Understanding the mechanisms shaping the flow of fish biomass in the California Current

Speaker: Jerome Guiet
Institution: UCLA Atmospheric & Oceanic Sciences
Location: Zoom Seminar
Date: January 19, 2022
Time: 3:30 pm to 4:30 pm


Abstract:

The California Current hosts diverse and valuable fish communities shaped by bottom-up and top-down processes, transport by currents, and active swimming. However, the interaction of these processes is poorly understood. Here, we investigate these interactions in a regional configuration of the APex ECOSystem Model (APECOSM) in the California Current.
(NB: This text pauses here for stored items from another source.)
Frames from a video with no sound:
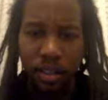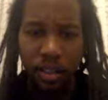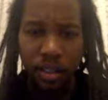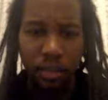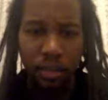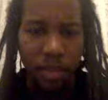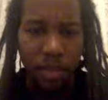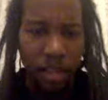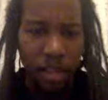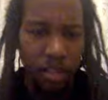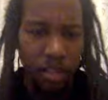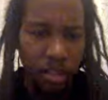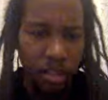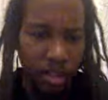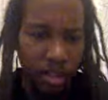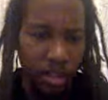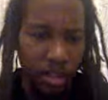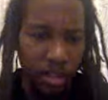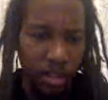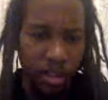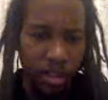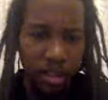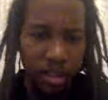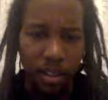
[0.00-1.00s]
the
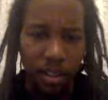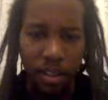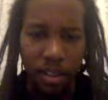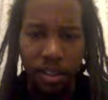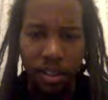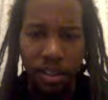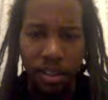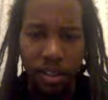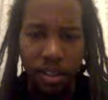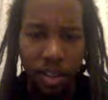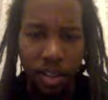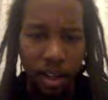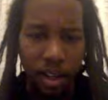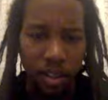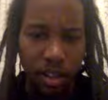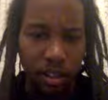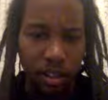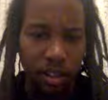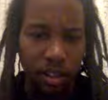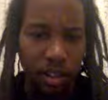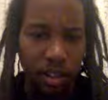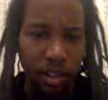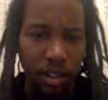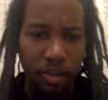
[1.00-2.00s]
messages, the socket
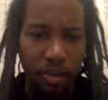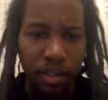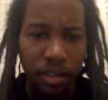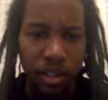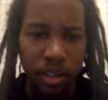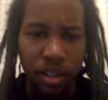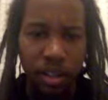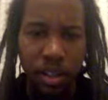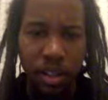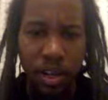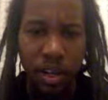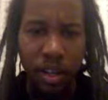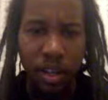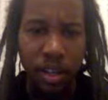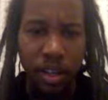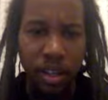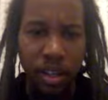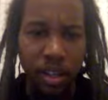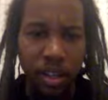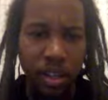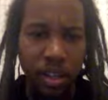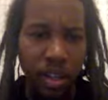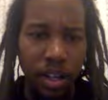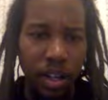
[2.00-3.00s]
service, kind of
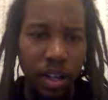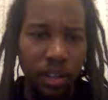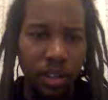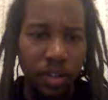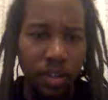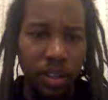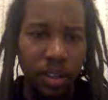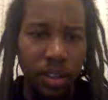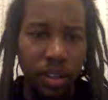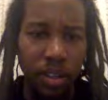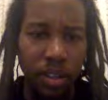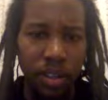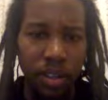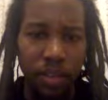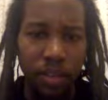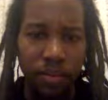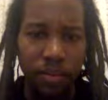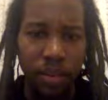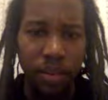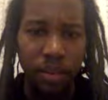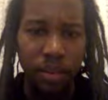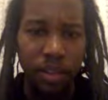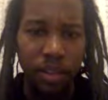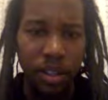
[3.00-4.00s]
initiate everything, and the
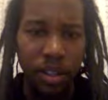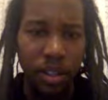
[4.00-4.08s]
view did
APECOSM is a mechanistic model of the pelagic food web that resolves predator-prey interactions, fish swimming, and transport by currents. Forced by an eddy-resolving representation of ocean currents and lower trophic levels, the model reproduces observed fish biomass from fisheries-independent trawls, and the observed succession from small to large sizes moving from the coast to the open ocean. We show that, in the model, the cross-shore variation emerges from a combination of (1) passive offshore advection by the mean surface current, (2) active swimming towards coastal productive regions, and (3) mesoscale heterogeneity that reduces the ability of organisms to return to coastal waters. The model also helps explain the lower biomass and typically smaller size of surface-dwelling species compared to mid-water migrating species by the temperature dependence of metabolism. This work shows the first successful implementation of a regional size-structured fish model and highlights the importance of fish movement and currents in shaping the pelagic food web of the California Current.